[Assigned task]
The reply should contain all the data below, repeated exactly, and none of the images.

[Records supplied]
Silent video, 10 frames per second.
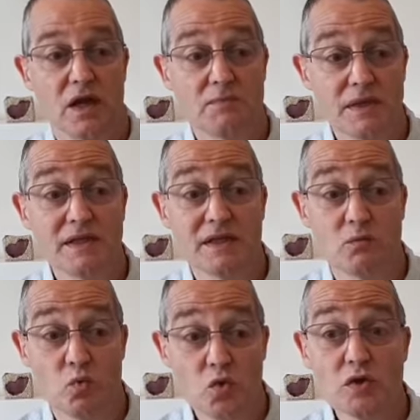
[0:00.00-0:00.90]
Her
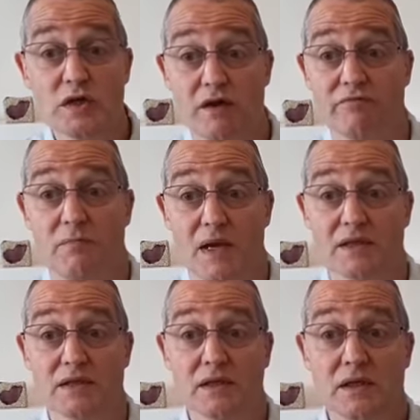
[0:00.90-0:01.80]
bleeding would have
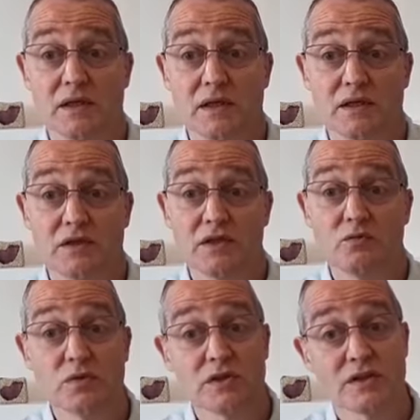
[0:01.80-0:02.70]
meant she
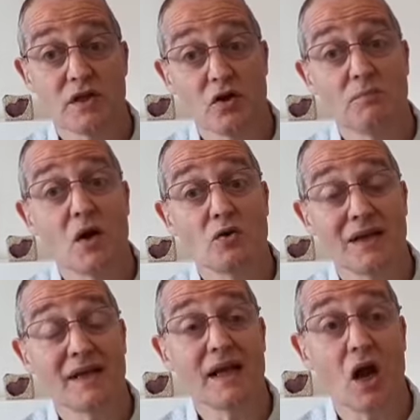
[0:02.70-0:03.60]
was
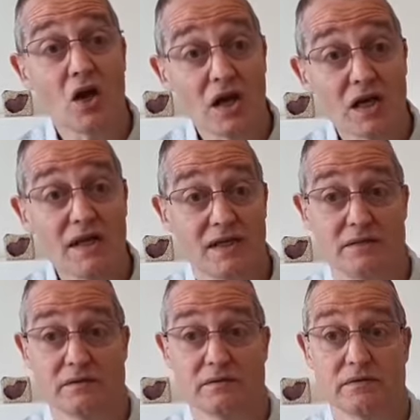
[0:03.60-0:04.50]
ceremonially unclean
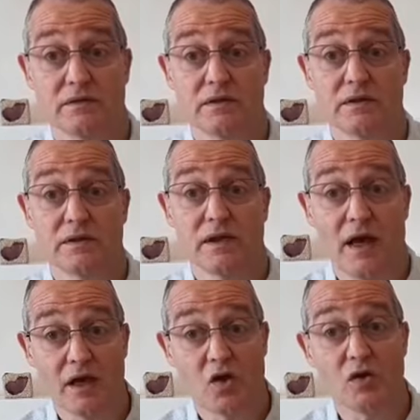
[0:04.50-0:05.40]

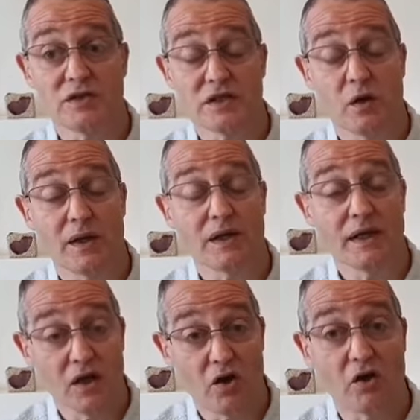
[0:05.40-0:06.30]
and consequently
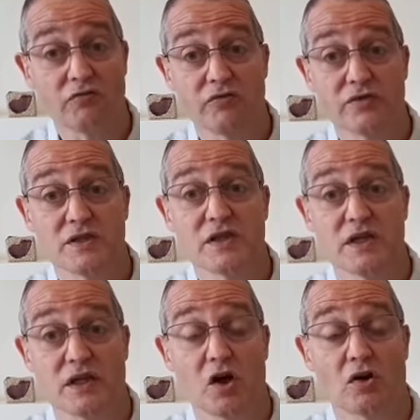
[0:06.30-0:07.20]
cut off from the
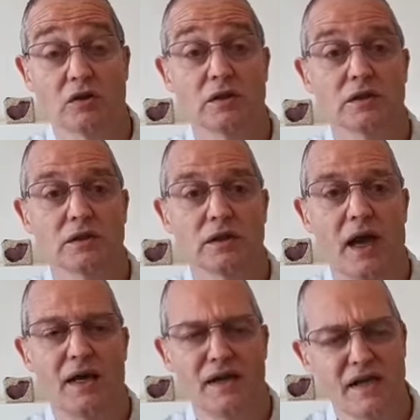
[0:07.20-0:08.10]
synagogue
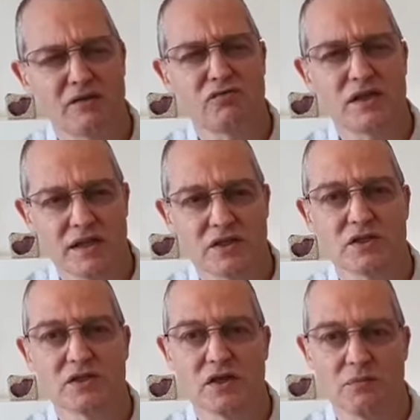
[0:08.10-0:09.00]
and any
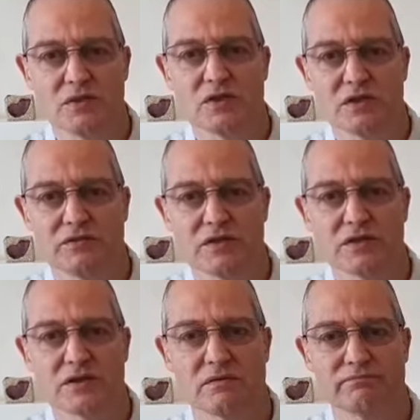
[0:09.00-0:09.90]
religious
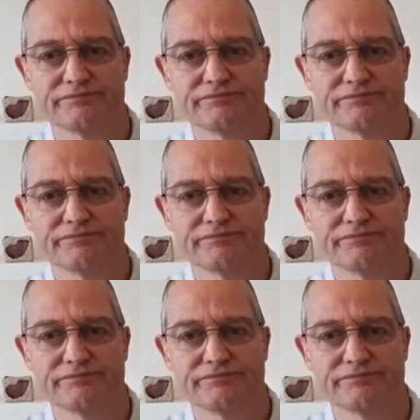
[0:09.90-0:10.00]
observance.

[Result]
Silent video, 10 frames per second.
[0:00.00-0:00.90]
Her
[0:00.90-0:01.80]
bleeding would have
[0:01.80-0:02.70]
meant she
[0:02.70-0:03.60]
was
[0:03.60-0:04.50]
ceremonially unclean
[0:04.50-0:05.40]

[0:05.40-0:06.30]
and consequently
[0:06.30-0:07.20]
cut off from the
[0:07.20-0:08.10]
synagogue
[0:08.10-0:09.00]
and any
[0:09.00-0:09.90]
religious
[0:09.90-0:10.00]
observance.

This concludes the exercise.